I don't see how what has been described here as "the system works as intended".
A free state should not be able to sniff after people for made up reasons.
No, this is absolutely the system working as intended: The State exists to protect large monied interests and their power, and those entities in exchange will sell out individuals to the State that seek to undermine their power. The State will never not do this.
Like, I realize I'm the rambling anarchist up in here, but show me ANY government ever that didn't Murder and Pillage, two things that we all hate when perpetrated by individuals. There's no amount of democracy that can be injected into a hierarchy responsible for controlling hundreds of millions of people that will inhibit authoritarianism, the best people can hope for (and what many white/middle class citizens thought they had for the last few decades) is not being the target of that authoritarianism.
Cat's out of the bag now and we're doing that thing we do every few decades where we weaponize the State against the citizens.
In the sense that all reasons are made up, I suppose that might be true. But while deporting illegal immigrants for no other reason is totally fine, deporting the ones that also have a criminal conviction is definitely not made up reasons.

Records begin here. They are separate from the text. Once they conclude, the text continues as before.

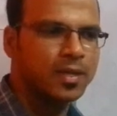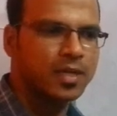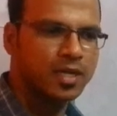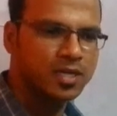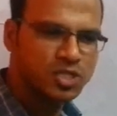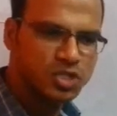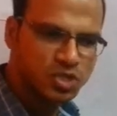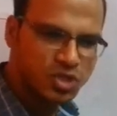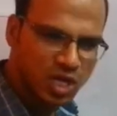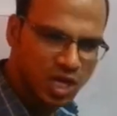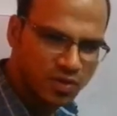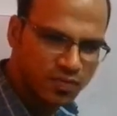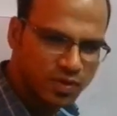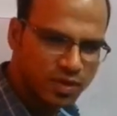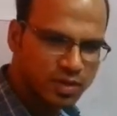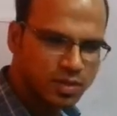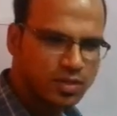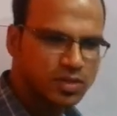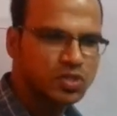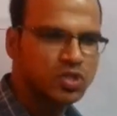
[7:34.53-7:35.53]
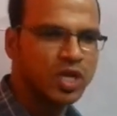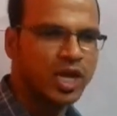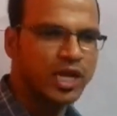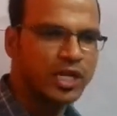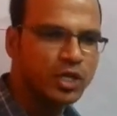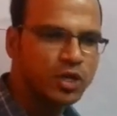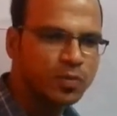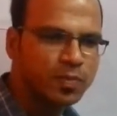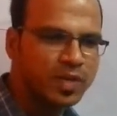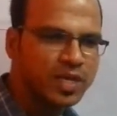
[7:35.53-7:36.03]
It's Java. So
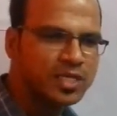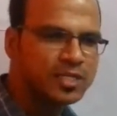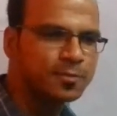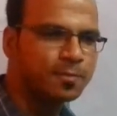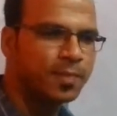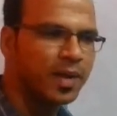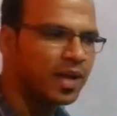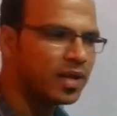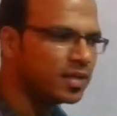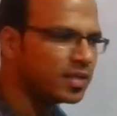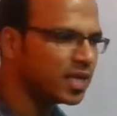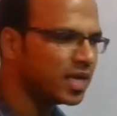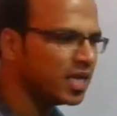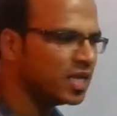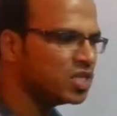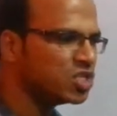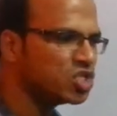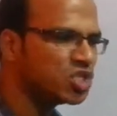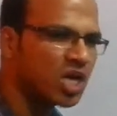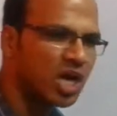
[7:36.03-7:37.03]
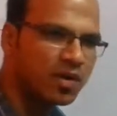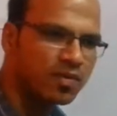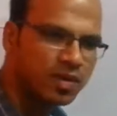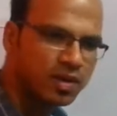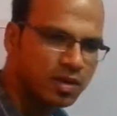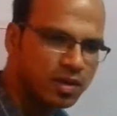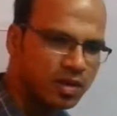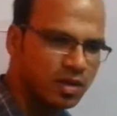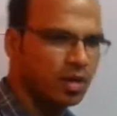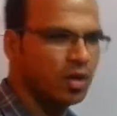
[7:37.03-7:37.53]
Hadoop is built in
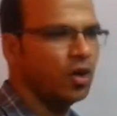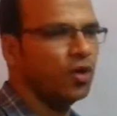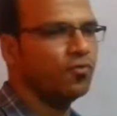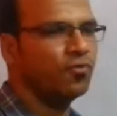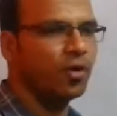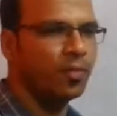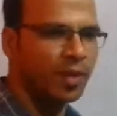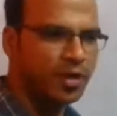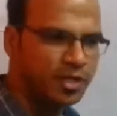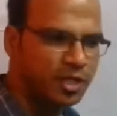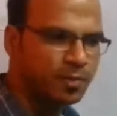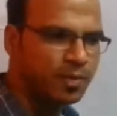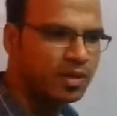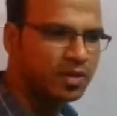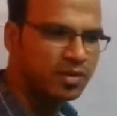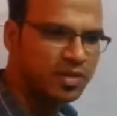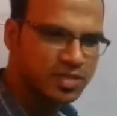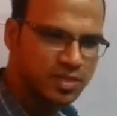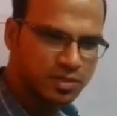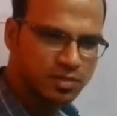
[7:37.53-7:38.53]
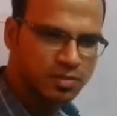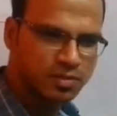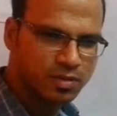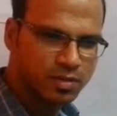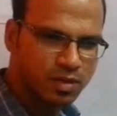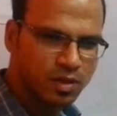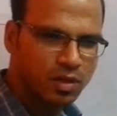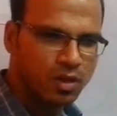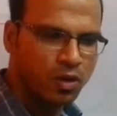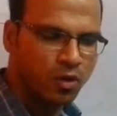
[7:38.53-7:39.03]
Java for multiple reasons.
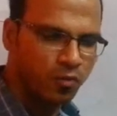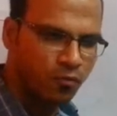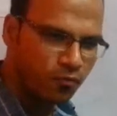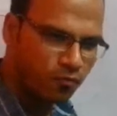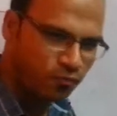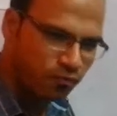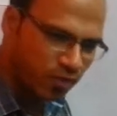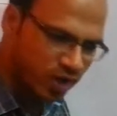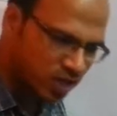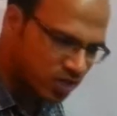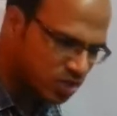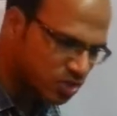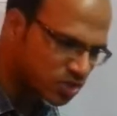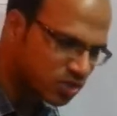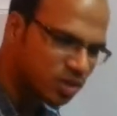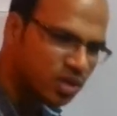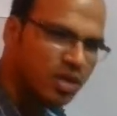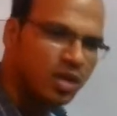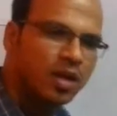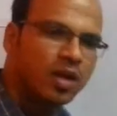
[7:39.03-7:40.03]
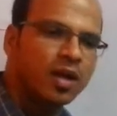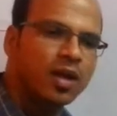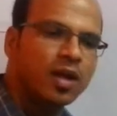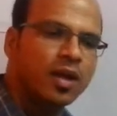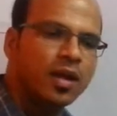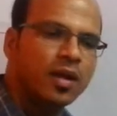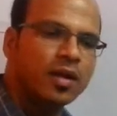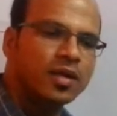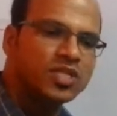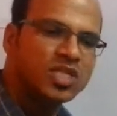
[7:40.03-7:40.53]
First,
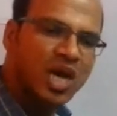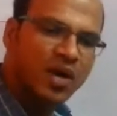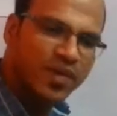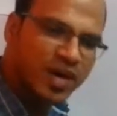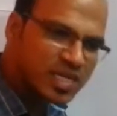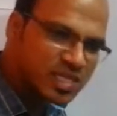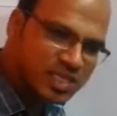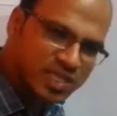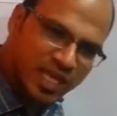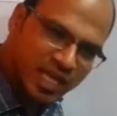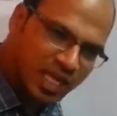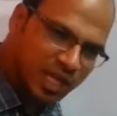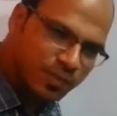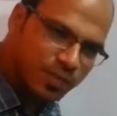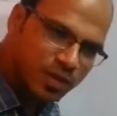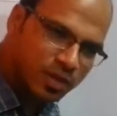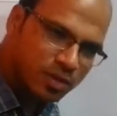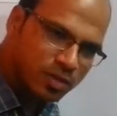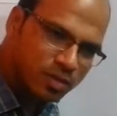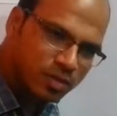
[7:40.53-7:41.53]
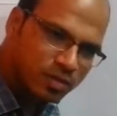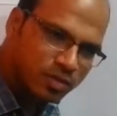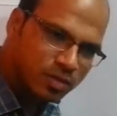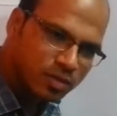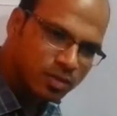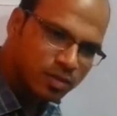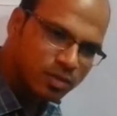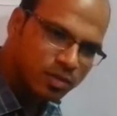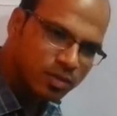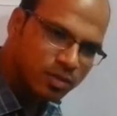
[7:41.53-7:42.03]
Java is scalable.
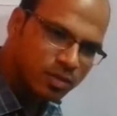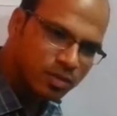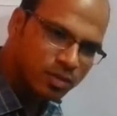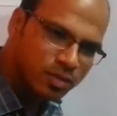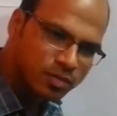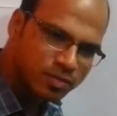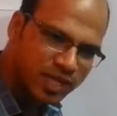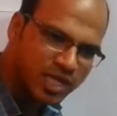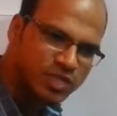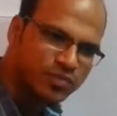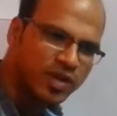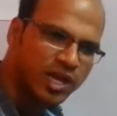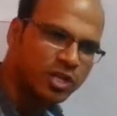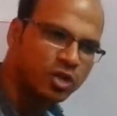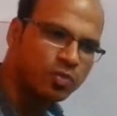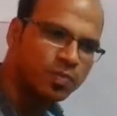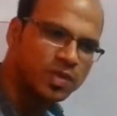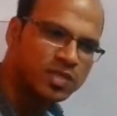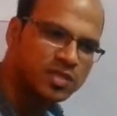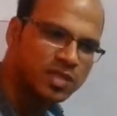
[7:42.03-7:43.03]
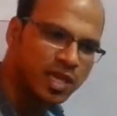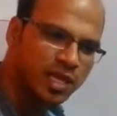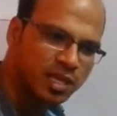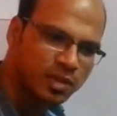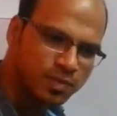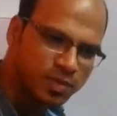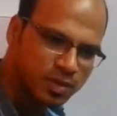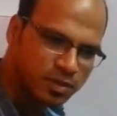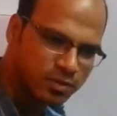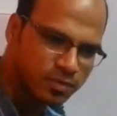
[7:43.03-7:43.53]
That's why Hadoop is
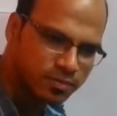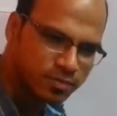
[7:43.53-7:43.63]
scalable.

The archive link isn't working for me atm.
But tech companies should be complying with subpoenas from governments in countries they would like to operate in. I don't like what is happening in the US either, but to me this feels like a problem with the electorate. Maybe it's possible for Google to provide some of these services without actually having access to the data under subpoena, but I don't know enough about what services they were using or how they work.
Ultimately, whether or not people are able to do anything involves consequences for their actions.
There's the "three" boxes of liberty that are meant to give a framework for how humans in a society are to introduce consequences to state actors who abuse rights: the soap box, the ballot box, and the jury box.
So we need to start using at least those three to prevent human rights abuses with regard to search warrants.
> A free state should not be able to sniff after people for made up reasons.
Right, exactly -- a free state should not do that, yet the system is working as intended, therefore we do not live in a free state. It's time to accept that.
All systems work as intended — usually phrased as "the purpose of a system is what it does"
If this wasn't the intention they would have changed it by now.
You can't write rules against bad actors. There will always be some legal loophole a bad president can invent to exploit. if not for administrative warrants we would see some other creative (read: illegal) use of executive power.
The only option is to not elect someone that doesn't respect rule of law. And since I know some enlightened "centrist" will play the both sides game: What's 1 thing any previous president has done equivalent to violating posse comitatus.
Re-read the first few sentences of his post.